• Dataset records:
_____
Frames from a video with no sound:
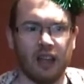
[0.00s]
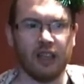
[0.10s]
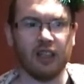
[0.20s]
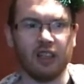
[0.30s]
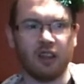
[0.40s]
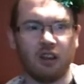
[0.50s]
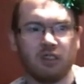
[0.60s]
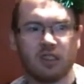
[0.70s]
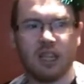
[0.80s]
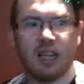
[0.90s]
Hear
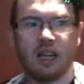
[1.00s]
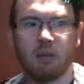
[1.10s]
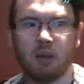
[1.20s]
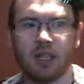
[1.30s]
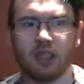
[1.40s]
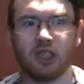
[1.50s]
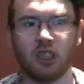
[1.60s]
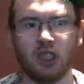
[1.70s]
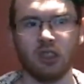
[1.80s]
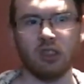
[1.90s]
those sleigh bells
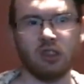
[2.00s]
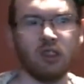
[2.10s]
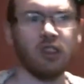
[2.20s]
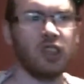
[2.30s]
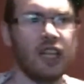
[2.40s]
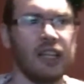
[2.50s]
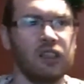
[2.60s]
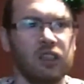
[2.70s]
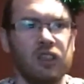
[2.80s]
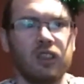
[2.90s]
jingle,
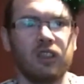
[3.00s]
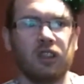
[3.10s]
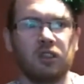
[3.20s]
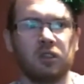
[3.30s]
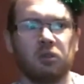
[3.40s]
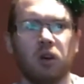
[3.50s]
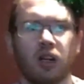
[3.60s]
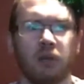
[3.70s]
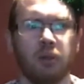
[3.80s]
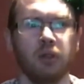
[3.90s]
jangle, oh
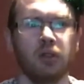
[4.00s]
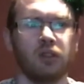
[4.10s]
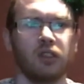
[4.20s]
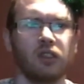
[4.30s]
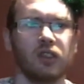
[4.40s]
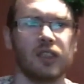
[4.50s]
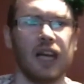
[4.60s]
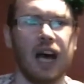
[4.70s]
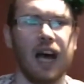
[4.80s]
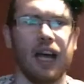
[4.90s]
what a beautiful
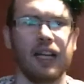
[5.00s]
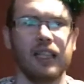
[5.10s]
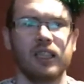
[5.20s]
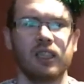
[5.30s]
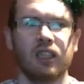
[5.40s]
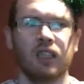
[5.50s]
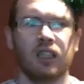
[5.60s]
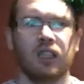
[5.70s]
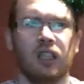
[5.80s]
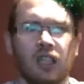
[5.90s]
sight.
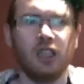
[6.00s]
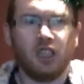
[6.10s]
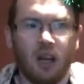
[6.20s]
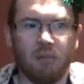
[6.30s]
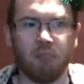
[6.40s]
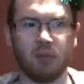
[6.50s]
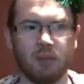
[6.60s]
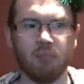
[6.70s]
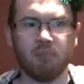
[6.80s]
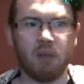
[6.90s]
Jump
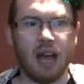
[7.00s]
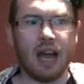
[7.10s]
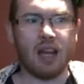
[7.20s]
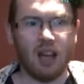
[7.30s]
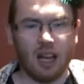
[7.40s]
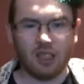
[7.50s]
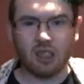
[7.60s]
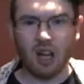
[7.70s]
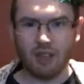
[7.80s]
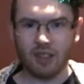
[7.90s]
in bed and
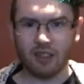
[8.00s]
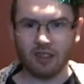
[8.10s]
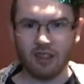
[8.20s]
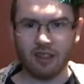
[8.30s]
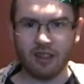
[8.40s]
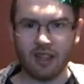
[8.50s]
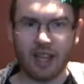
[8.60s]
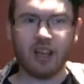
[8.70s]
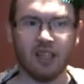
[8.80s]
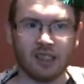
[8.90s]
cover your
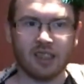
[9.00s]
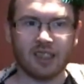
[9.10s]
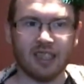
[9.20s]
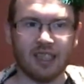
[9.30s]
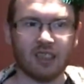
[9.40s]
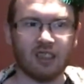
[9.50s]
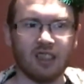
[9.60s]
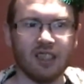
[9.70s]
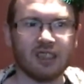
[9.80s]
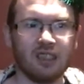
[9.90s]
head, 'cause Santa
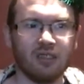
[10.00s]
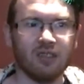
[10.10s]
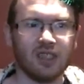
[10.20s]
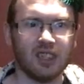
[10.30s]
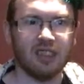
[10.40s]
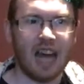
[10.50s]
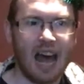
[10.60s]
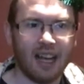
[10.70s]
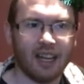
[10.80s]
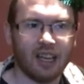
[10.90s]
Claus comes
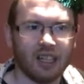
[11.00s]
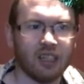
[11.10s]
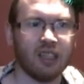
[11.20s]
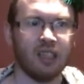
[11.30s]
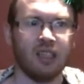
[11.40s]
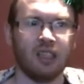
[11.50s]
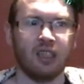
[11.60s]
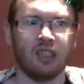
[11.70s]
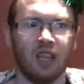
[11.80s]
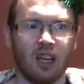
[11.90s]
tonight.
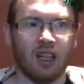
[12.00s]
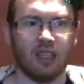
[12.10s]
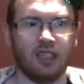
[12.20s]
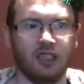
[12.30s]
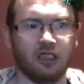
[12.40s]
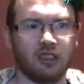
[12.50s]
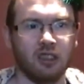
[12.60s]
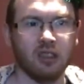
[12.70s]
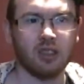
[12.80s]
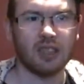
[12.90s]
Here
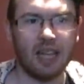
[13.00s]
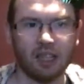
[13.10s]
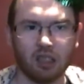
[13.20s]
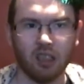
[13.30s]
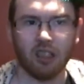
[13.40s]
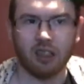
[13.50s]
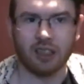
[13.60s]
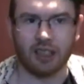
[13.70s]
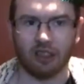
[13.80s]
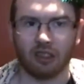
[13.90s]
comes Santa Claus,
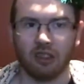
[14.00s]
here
_____
• What to produce: Could you please repeat the entries above exactly, with every picture left out?

• Solution below:
Frames from a video with no sound:
[0.00s]
[0.10s]
[0.20s]
[0.30s]
[0.40s]
[0.50s]
[0.60s]
[0.70s]
[0.80s]
[0.90s]
Hear
[1.00s]
[1.10s]
[1.20s]
[1.30s]
[1.40s]
[1.50s]
[1.60s]
[1.70s]
[1.80s]
[1.90s]
those sleigh bells
[2.00s]
[2.10s]
[2.20s]
[2.30s]
[2.40s]
[2.50s]
[2.60s]
[2.70s]
[2.80s]
[2.90s]
jingle,
[3.00s]
[3.10s]
[3.20s]
[3.30s]
[3.40s]
[3.50s]
[3.60s]
[3.70s]
[3.80s]
[3.90s]
jangle, oh
[4.00s]
[4.10s]
[4.20s]
[4.30s]
[4.40s]
[4.50s]
[4.60s]
[4.70s]
[4.80s]
[4.90s]
what a beautiful
[5.00s]
[5.10s]
[5.20s]
[5.30s]
[5.40s]
[5.50s]
[5.60s]
[5.70s]
[5.80s]
[5.90s]
sight.
[6.00s]
[6.10s]
[6.20s]
[6.30s]
[6.40s]
[6.50s]
[6.60s]
[6.70s]
[6.80s]
[6.90s]
Jump
[7.00s]
[7.10s]
[7.20s]
[7.30s]
[7.40s]
[7.50s]
[7.60s]
[7.70s]
[7.80s]
[7.90s]
in bed and
[8.00s]
[8.10s]
[8.20s]
[8.30s]
[8.40s]
[8.50s]
[8.60s]
[8.70s]
[8.80s]
[8.90s]
cover your
[9.00s]
[9.10s]
[9.20s]
[9.30s]
[9.40s]
[9.50s]
[9.60s]
[9.70s]
[9.80s]
[9.90s]
head, 'cause Santa
[10.00s]
[10.10s]
[10.20s]
[10.30s]
[10.40s]
[10.50s]
[10.60s]
[10.70s]
[10.80s]
[10.90s]
Claus comes
[11.00s]
[11.10s]
[11.20s]
[11.30s]
[11.40s]
[11.50s]
[11.60s]
[11.70s]
[11.80s]
[11.90s]
tonight.
[12.00s]
[12.10s]
[12.20s]
[12.30s]
[12.40s]
[12.50s]
[12.60s]
[12.70s]
[12.80s]
[12.90s]
Here
[13.00s]
[13.10s]
[13.20s]
[13.30s]
[13.40s]
[13.50s]
[13.60s]
[13.70s]
[13.80s]
[13.90s]
comes Santa Claus,
[14.00s]
here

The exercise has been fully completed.